Nelle creature, maternità e paternità sono un dato “possibile” e passeggero. Uno diventa tale solo se decide di avere un figlio e vi pone le condizioni. Eppure, nonostante questo limite, maternità e paternità sono viste come una cosa meravigliosa, e se uno le vive veramente in un contesto di amore, non può non apprezzarne la straordinaria ricchezza.

In Dio invece la generazione del Figlio non è un atto accidentale e passeggero, ma un dato essenziale, elemento costitutivo della stessa identità della persona divina che è il PADRE. Eterna infatti è la generazione del Figlio; eterna la donazione di vita; eterno il suo dono d’amore. Per cui il Padre è essenzialmente “padre”; è totalmente “padre”. Solo Lui, nel mistero della comunione trinitaria, porta questo nome. E come persona divina, è definito nella sua identità, proprio dal fatto di essere “padre”.

Egli allora è pienezza di vita, e la dona; è totalmente amore, e si dona! Questo è l’aspetto più misterioso e, insieme, più meraviglioso del mistero trinitario: pienezza infinita di vita e d’amore! Eterna donazione di vita e d’amore. Un continuo donarsi; un continuo donare,... per moltiplicare la vita;... per irradiare amore;... in uno stile di pura gratuità.

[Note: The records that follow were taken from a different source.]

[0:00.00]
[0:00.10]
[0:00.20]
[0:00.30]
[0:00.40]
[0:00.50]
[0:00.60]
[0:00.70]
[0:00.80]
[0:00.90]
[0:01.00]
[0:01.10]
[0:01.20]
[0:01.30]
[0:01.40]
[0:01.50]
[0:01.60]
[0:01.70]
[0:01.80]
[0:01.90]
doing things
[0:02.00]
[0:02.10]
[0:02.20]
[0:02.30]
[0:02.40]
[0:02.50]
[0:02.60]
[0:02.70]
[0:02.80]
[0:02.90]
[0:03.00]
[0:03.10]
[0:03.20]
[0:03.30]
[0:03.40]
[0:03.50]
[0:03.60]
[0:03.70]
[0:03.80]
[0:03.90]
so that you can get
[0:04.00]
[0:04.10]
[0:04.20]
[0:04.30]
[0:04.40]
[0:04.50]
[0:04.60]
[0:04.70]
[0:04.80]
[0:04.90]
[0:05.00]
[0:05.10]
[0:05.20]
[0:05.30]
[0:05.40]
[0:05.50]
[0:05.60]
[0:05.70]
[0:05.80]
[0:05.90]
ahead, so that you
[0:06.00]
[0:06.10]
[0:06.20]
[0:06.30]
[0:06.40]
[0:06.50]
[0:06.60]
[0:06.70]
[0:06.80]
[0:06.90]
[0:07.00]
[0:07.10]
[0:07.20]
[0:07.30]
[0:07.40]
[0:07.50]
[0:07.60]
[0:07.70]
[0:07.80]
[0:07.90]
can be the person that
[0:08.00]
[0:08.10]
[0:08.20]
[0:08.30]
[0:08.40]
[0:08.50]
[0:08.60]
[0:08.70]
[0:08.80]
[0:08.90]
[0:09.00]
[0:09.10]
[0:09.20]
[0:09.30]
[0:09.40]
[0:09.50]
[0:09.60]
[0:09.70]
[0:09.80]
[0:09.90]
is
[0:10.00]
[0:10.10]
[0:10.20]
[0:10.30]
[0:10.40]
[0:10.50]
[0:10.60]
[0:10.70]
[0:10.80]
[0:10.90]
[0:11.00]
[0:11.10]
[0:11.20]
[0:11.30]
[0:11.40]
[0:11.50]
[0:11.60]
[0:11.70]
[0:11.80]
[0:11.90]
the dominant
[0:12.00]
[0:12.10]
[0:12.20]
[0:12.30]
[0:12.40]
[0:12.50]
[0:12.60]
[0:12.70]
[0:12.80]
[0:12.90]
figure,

È la gratuità ciò che caratterizza la persona del Padre, Lui che è eterna e totale donazione di vita e d’amore al Figlio, Lui che “ha dato origine all’universo per effondere il suo amore su tutte le creature” (Preg. Eucaristica IV).

... Lui è sorgente della vita (“Vivens Pater”, lo chiama Gesù); della sua vita vive il Figlio (“et ego vivo propter Patrem”, insiste ancora Gesù); una VITA quindi che nel Verbo diventa “FILIALE” e in Cristo vivifica anche la sua UMANITÀ e dal Cuore di Cristo irradia e viene offerta a quanti aprono il proprio cuore a tanto dono: “Qui manducat me, et ipse vivet propter me” (Gv 6,57).

Proprio perché il Padre celeste è essenzialmente e totalmente “padre”, tutto in lui è paterno: ogni suo pensiero; ogni sua parola; ogni suo atto. E in lui, che è totalmente “padre”, si riassume tutto ciò che, per noi, può essere visto o definito come “paterno” o “materno”: bontà, generosità, tenerezza, coraggio, compassione, misericordia, gratuità, dedizione, oblatività... e soprattutto amore. Infatti è solo la parola AMORE che tutte queste caratteristiche le riassume, sia nelle creature, sia soprattutto in Dio.

Dio è AMORE: “Deus caritas est” (1 Gv 4,8). E lo ripetiamo: Dio Padre è pienezza di vita, e “la dona”; Dio Padre è totalmente amore, e “si dona”.

Creata da Dio/Amore, e creata per amore, anche la persona umana solo nell’amore potrà comprendersi rettamente e realizzarsi pienamente.